Are they just pets are are you gonna do some showing? They are gorgeous. Their coats are like poodles groomed with a #5 blade, washed and air dried. Precious,


----------



## Lilith (Sep 29, 2010)

partial2poodles said:


> Are they just pets are are you gonna do some showing? They are gorgeous. Their coats are like poodles groomed with a #5 blade, washed and air dried. Precious,



My poor animals are all "show-quality" but will never be shown. I don't know the first thing about cat (or dog) shows.

The only reason I have a pure-bred poodle instead of a rescued mutt is because there are no shelters in Mozambique and neighboring South African wouldn't let me adopt their shelter dogs. And the only reason I have pure-bred cats instead of street cats brought indoors is because I have friends with bad cat allergies and I wanted to get cats as far down the allergy-inducing chain as possible.

In all honesty, though, while these animals are just amazingly beautiful, I do have a sense of guilt over having purchased pets (in my upbringing you bought an animal if you wanted to "use" it for something - work, showing, breeding, etc - otherwise the world is full of animals needing a home for free...). Timing and lack of options in this case, however, were what they were...


----------



## cavon (Aug 10, 2010)

beautiful babies!!


----------



## flyingduster (Sep 6, 2009)

they're GORGEOUS!!!! I have always loved the look of them, they're just so funky! hehehe.

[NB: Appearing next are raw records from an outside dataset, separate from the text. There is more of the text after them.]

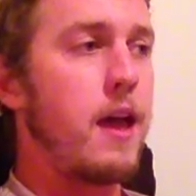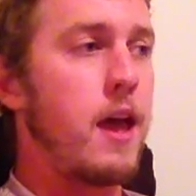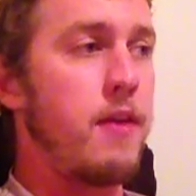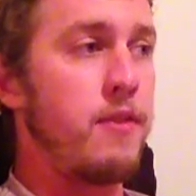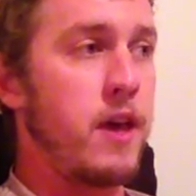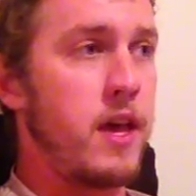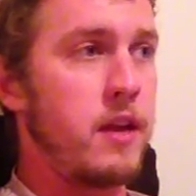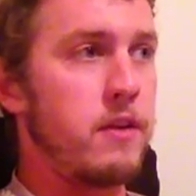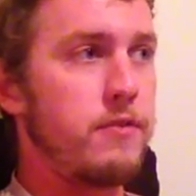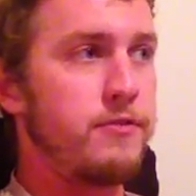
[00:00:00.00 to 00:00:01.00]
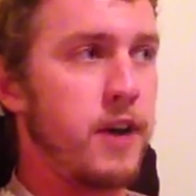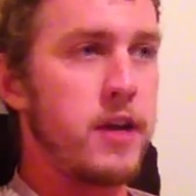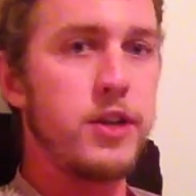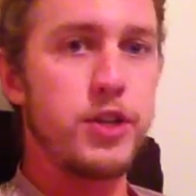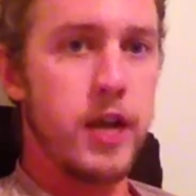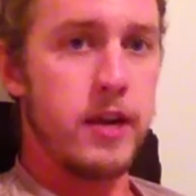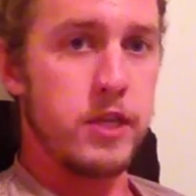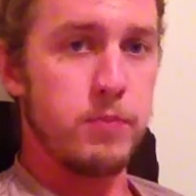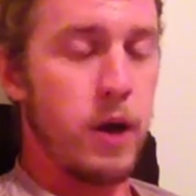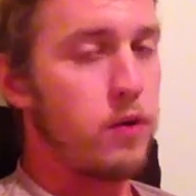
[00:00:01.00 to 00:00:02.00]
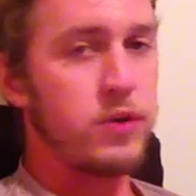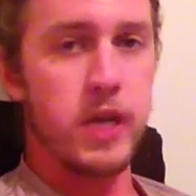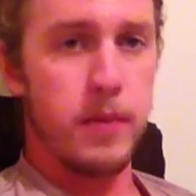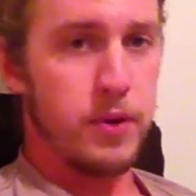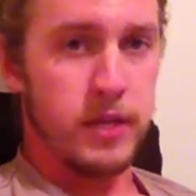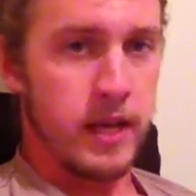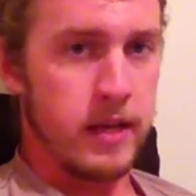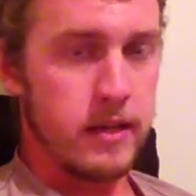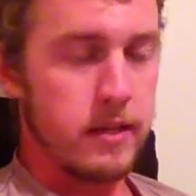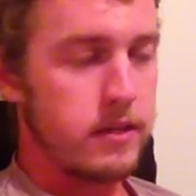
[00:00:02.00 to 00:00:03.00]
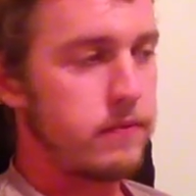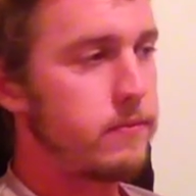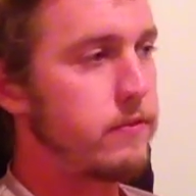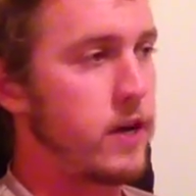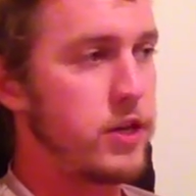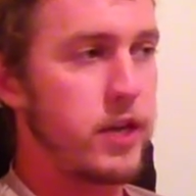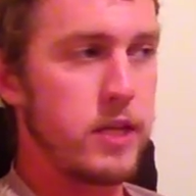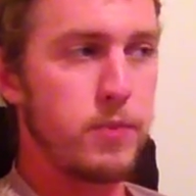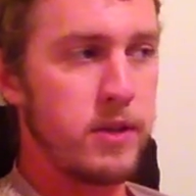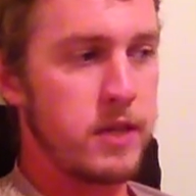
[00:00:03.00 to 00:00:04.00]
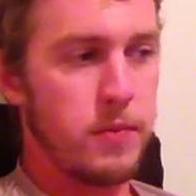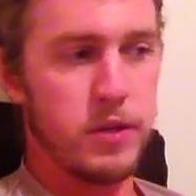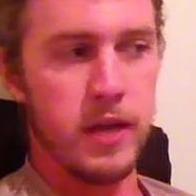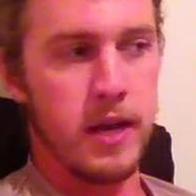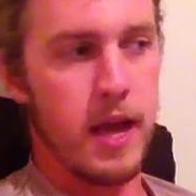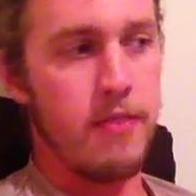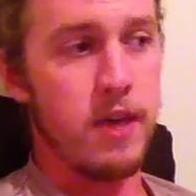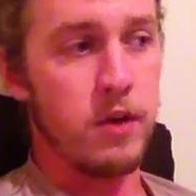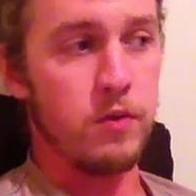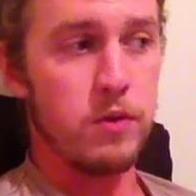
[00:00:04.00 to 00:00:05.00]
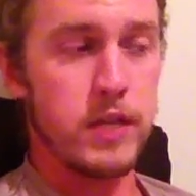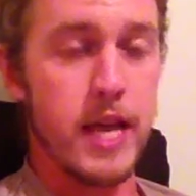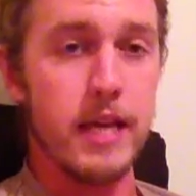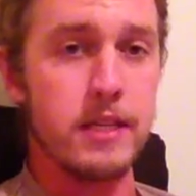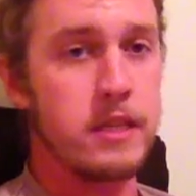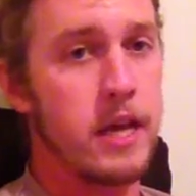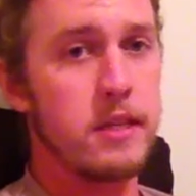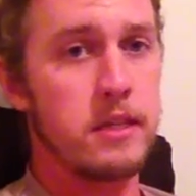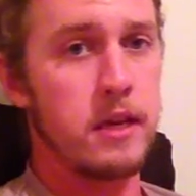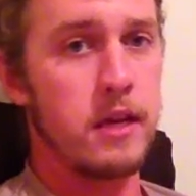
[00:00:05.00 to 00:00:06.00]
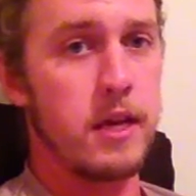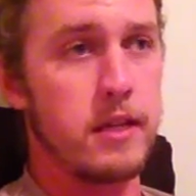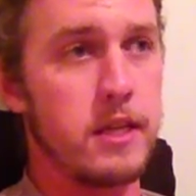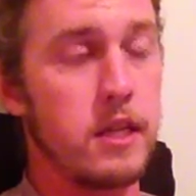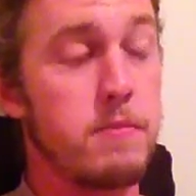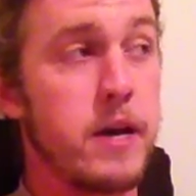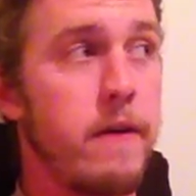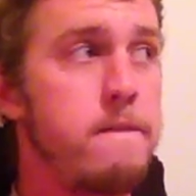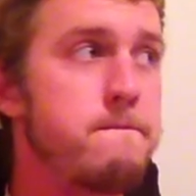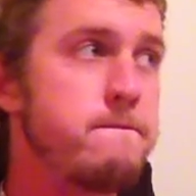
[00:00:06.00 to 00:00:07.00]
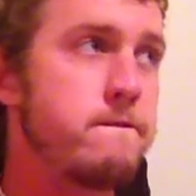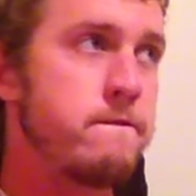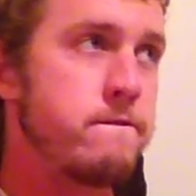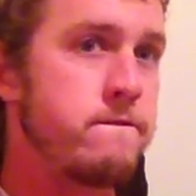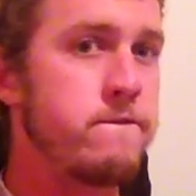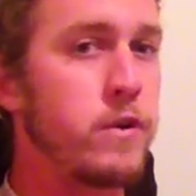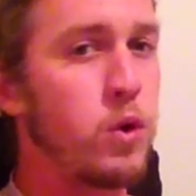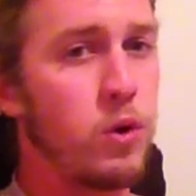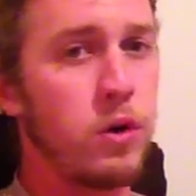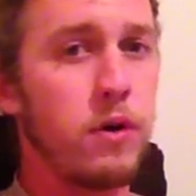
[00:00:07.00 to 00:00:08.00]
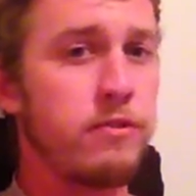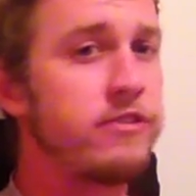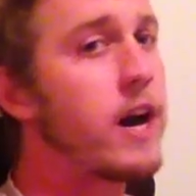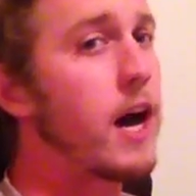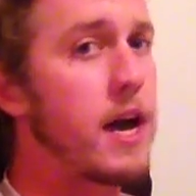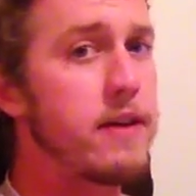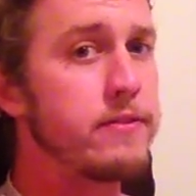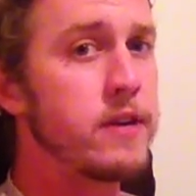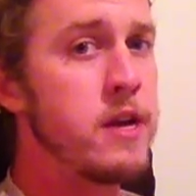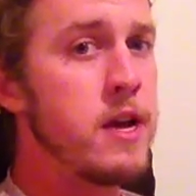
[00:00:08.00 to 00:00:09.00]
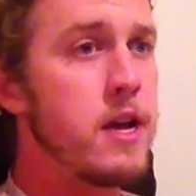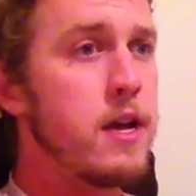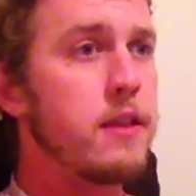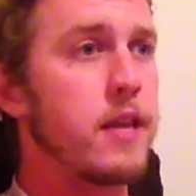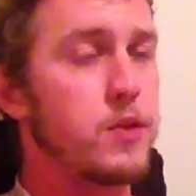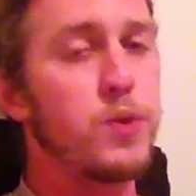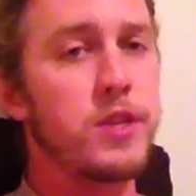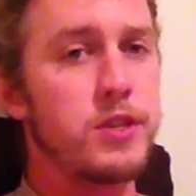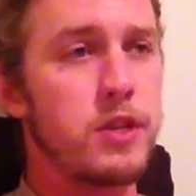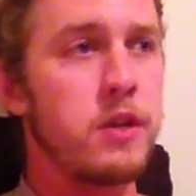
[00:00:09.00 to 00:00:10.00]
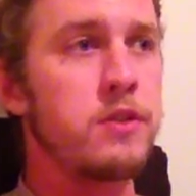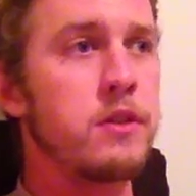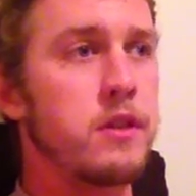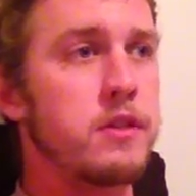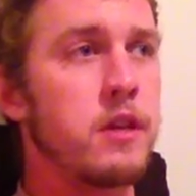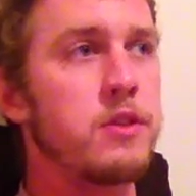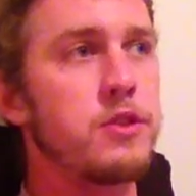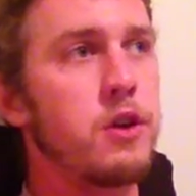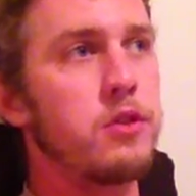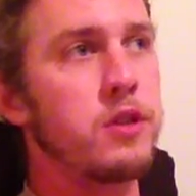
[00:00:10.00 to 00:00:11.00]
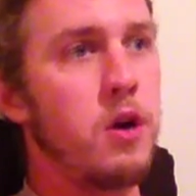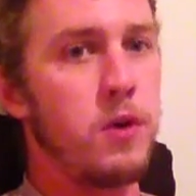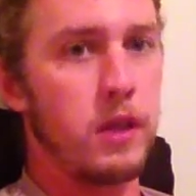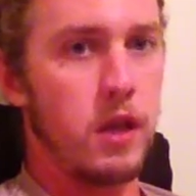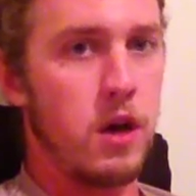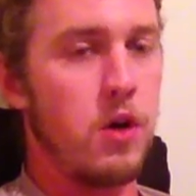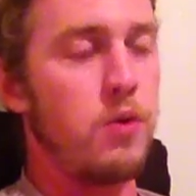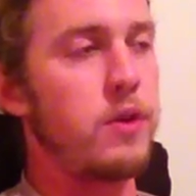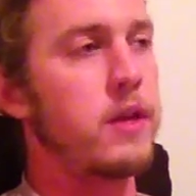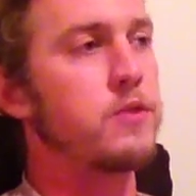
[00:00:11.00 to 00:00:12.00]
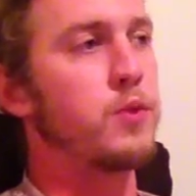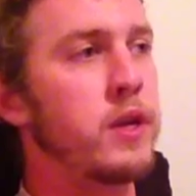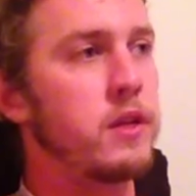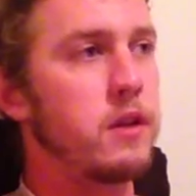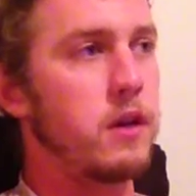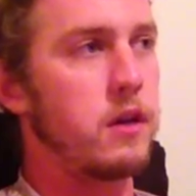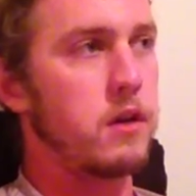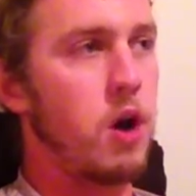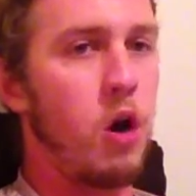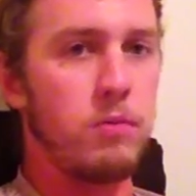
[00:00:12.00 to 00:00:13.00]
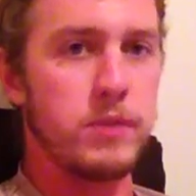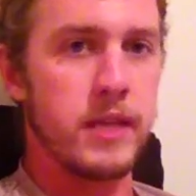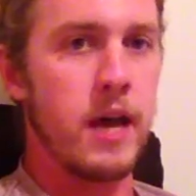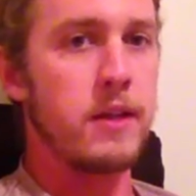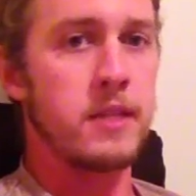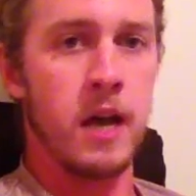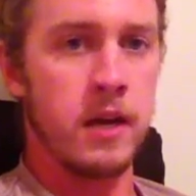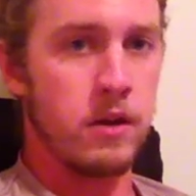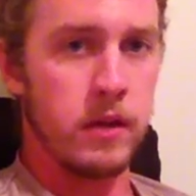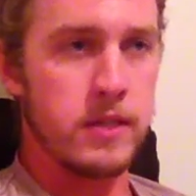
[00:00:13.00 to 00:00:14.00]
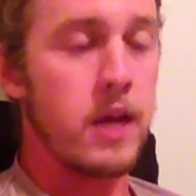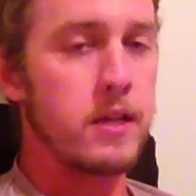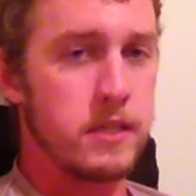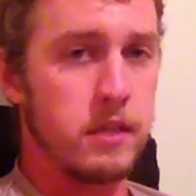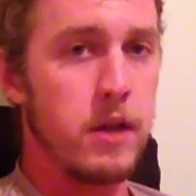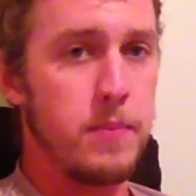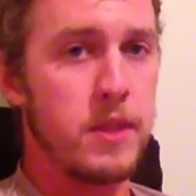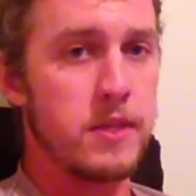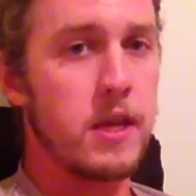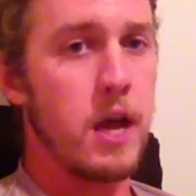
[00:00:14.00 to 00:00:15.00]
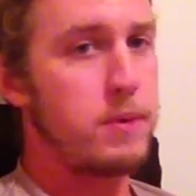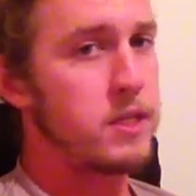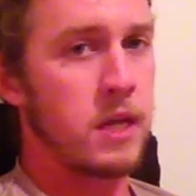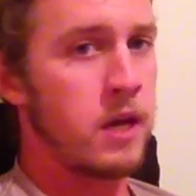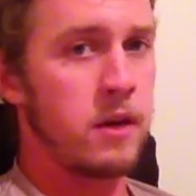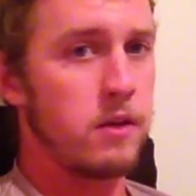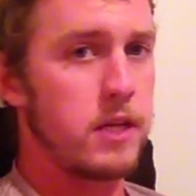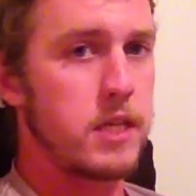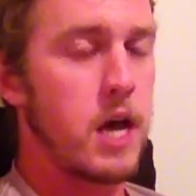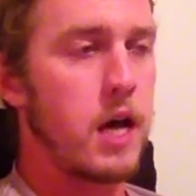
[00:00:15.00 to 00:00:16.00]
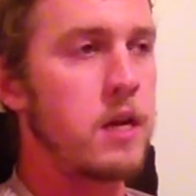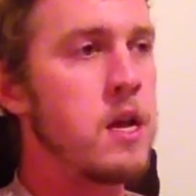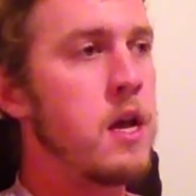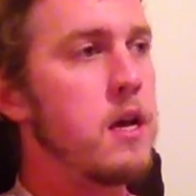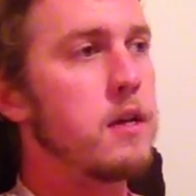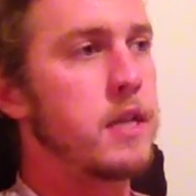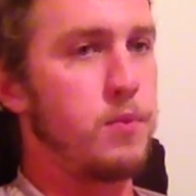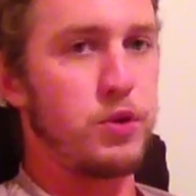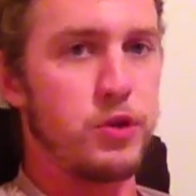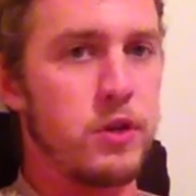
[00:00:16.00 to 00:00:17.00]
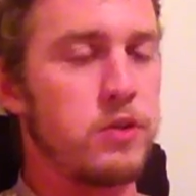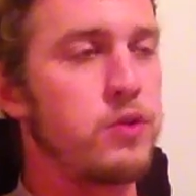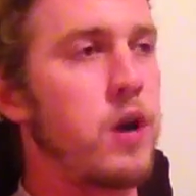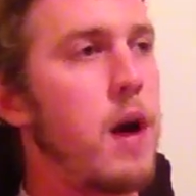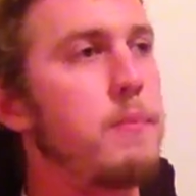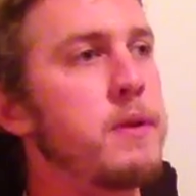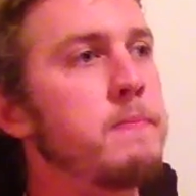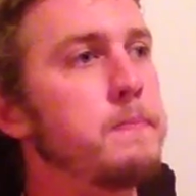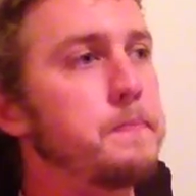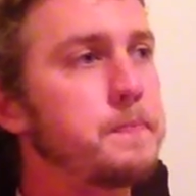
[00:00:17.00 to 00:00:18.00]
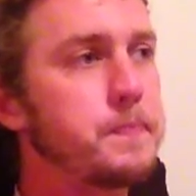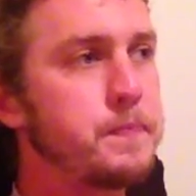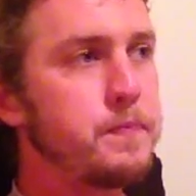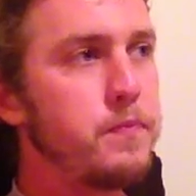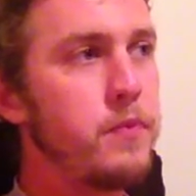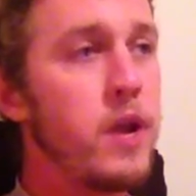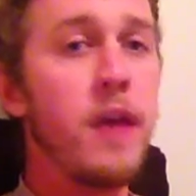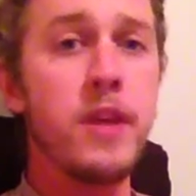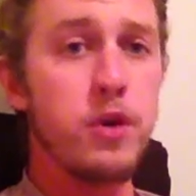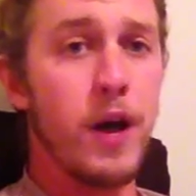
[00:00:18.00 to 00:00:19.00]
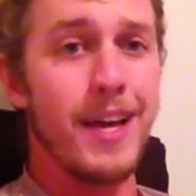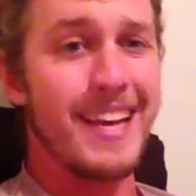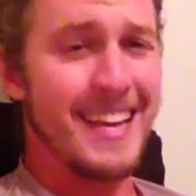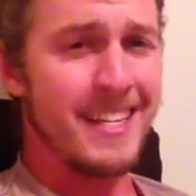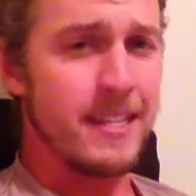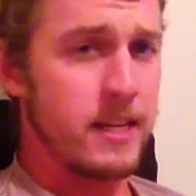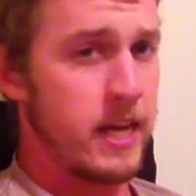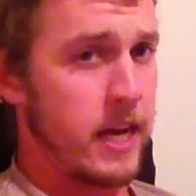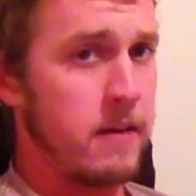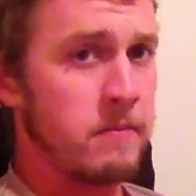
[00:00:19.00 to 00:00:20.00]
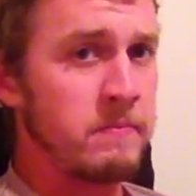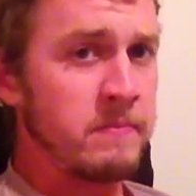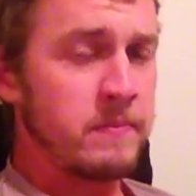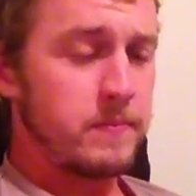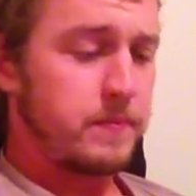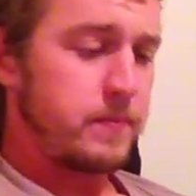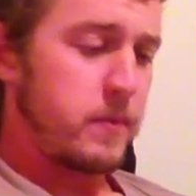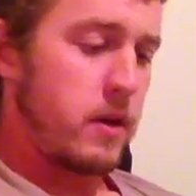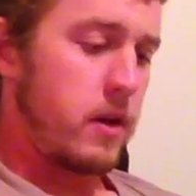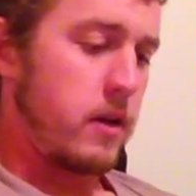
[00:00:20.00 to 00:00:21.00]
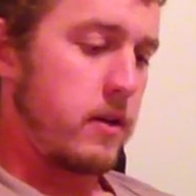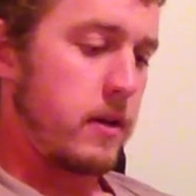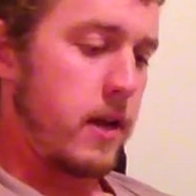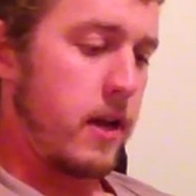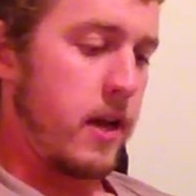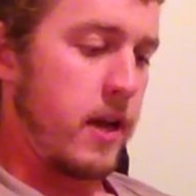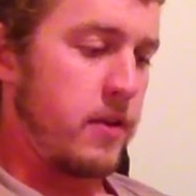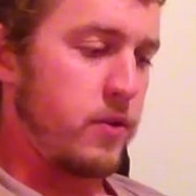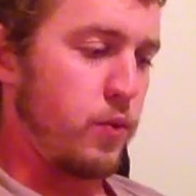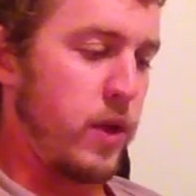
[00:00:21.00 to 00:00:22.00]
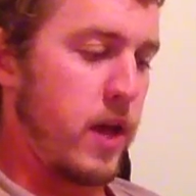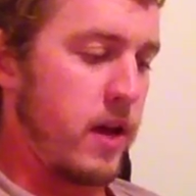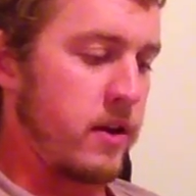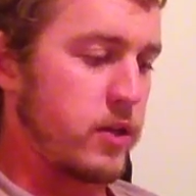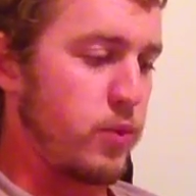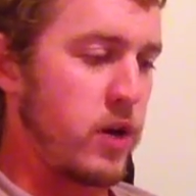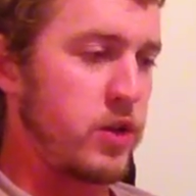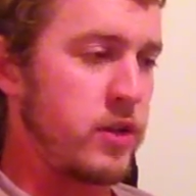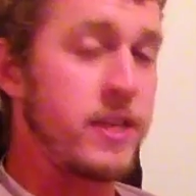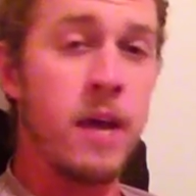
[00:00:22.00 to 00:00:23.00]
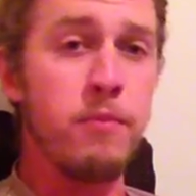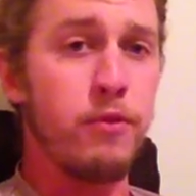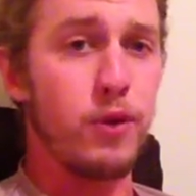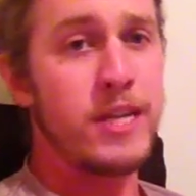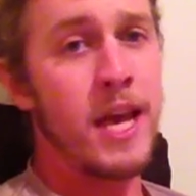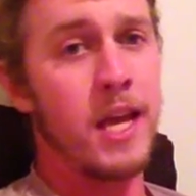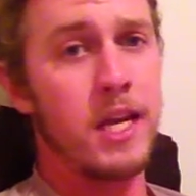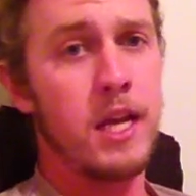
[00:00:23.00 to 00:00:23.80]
and then find a shady spot or set up your tent. Find a shady spot, set up your tent, and then take a siesta until about 4 or 5. That's when the sun starts going low. That's it calms down. It's not nearly as hot. It's still up in the sky, but it's not nearly as hot. Temperature starts dropping, and then you hike into the night. And we had an expression, 10 before 10.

Cat shows are EASY! Wow, all ya have to do is fit out the cage in the morning, put the cat in the cage, and sit back to watch for the rest of the day! You don't need to handle them or anything like you do for dog shows! lol. They can be spayed and neutered too. My girls never really enjoyed it though, despite being highly social, they found it frustrating being stuck in a cage and not being able to socialise PROPERLY :doh: hahahahaha! I got Jasmine finished (champion) but I really don't care much cos they didn't either! lol

Keep sharing photos when you get them home!!!


----------



## spoospirit (Mar 10, 2009)

_They are a absolutely gorgeous!! What beautiful kittens and I love the sound of their personalities. I hope you will post pics when you bring them home.
_


----------



## partial2poodles (Feb 11, 2010)

Lilith, NO guilty feelings any more. Once those cats were born, purebred or mutt cats, they all need to go to homes. You also have allergy isues. I got purebred dogs cuz that's what I wanted...oh and I also have 2 rescued little mutts as well. But thats beside the point.

I HATE that animal rights people try to cram their viewpoints down my throat. Why did you buy a persian cat when the shelters are full of homeless cats? SHUT UP YOU. If yu love your cats, and somebody else loves THEIR cats, then everyone ought to be happy. I like that you got 2 of them.


----------



## buttercup123 (Oct 7, 2010)

Ohh I like the white one!!
I've had Sphynx before and I know they are vey similar, do you have to bathe the rex's weekly too?


----------



## Lilith (Sep 29, 2010)

buttercup123 said:


> Ohh I like the white one!!
> I've had Sphynx before and I know they are vey similar, do you have to bathe the rex's weekly too?


Yep, weekly baths and an ear scrub. I'll have a line-up of animals on weekends waiting for ear cleaning and eye 'tear' scrubs...


----------



## Spencer (Oct 7, 2009)

I LOVE the blue eyed boy! Ah want heeem!


----------